[INFORMATION SHOWN]:
------------------------------------------------

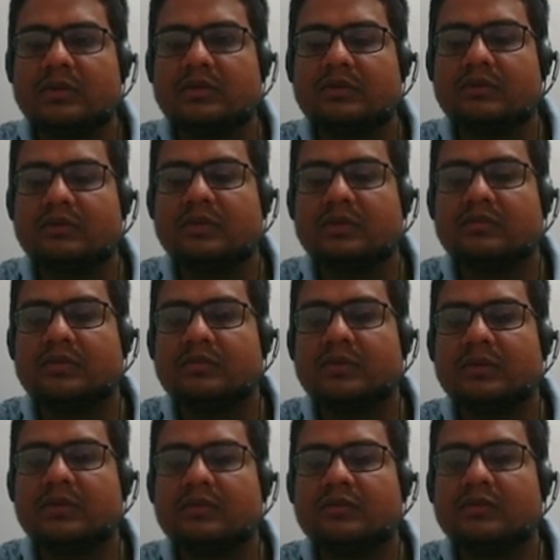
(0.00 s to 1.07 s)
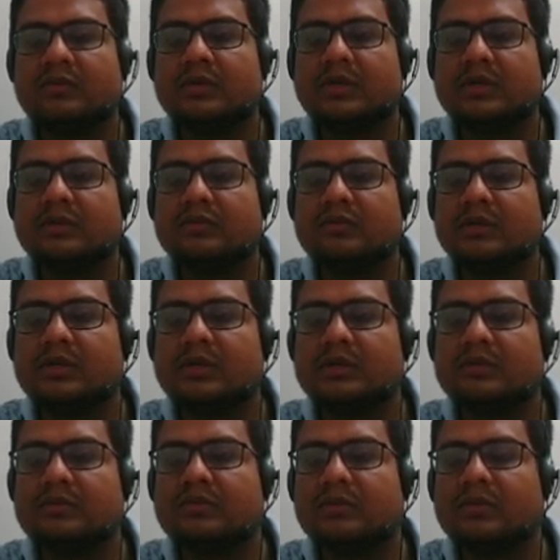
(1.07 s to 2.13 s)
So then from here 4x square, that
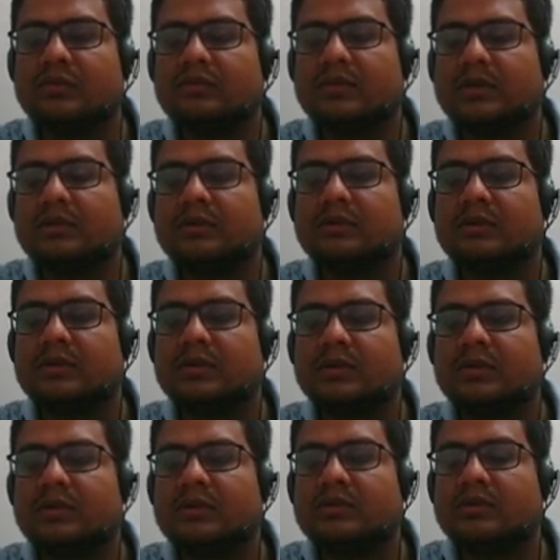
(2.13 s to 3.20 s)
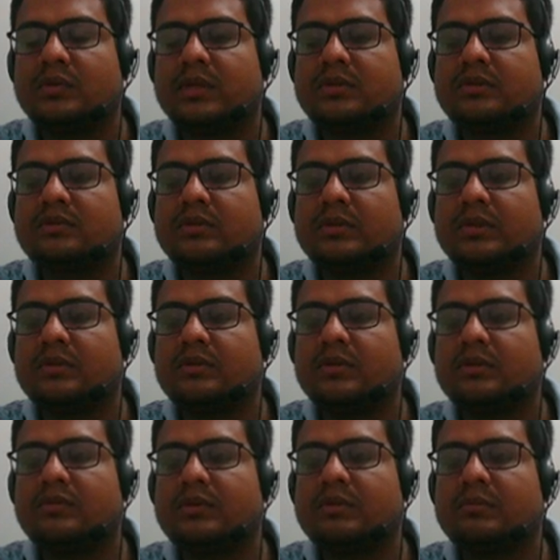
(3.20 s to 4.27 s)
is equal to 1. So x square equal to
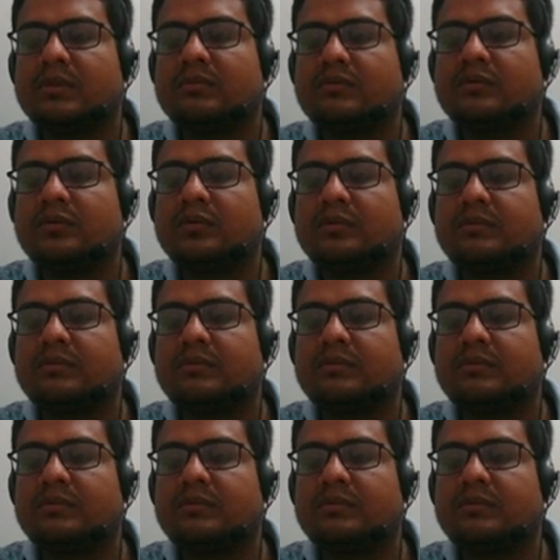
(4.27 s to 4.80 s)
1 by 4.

------------------------------------------------

[EXERCISE OBJECTIVE]: Would you reproduce the listing above exactly, without any of its images?

[EXERCISE RESPONSE]:
(0.00 s to 1.07 s)
(1.07 s to 2.13 s)
So then from here 4x square, that
(2.13 s to 3.20 s)
(3.20 s to 4.27 s)
is equal to 1. So x square equal to
(4.27 s to 4.80 s)
1 by 4.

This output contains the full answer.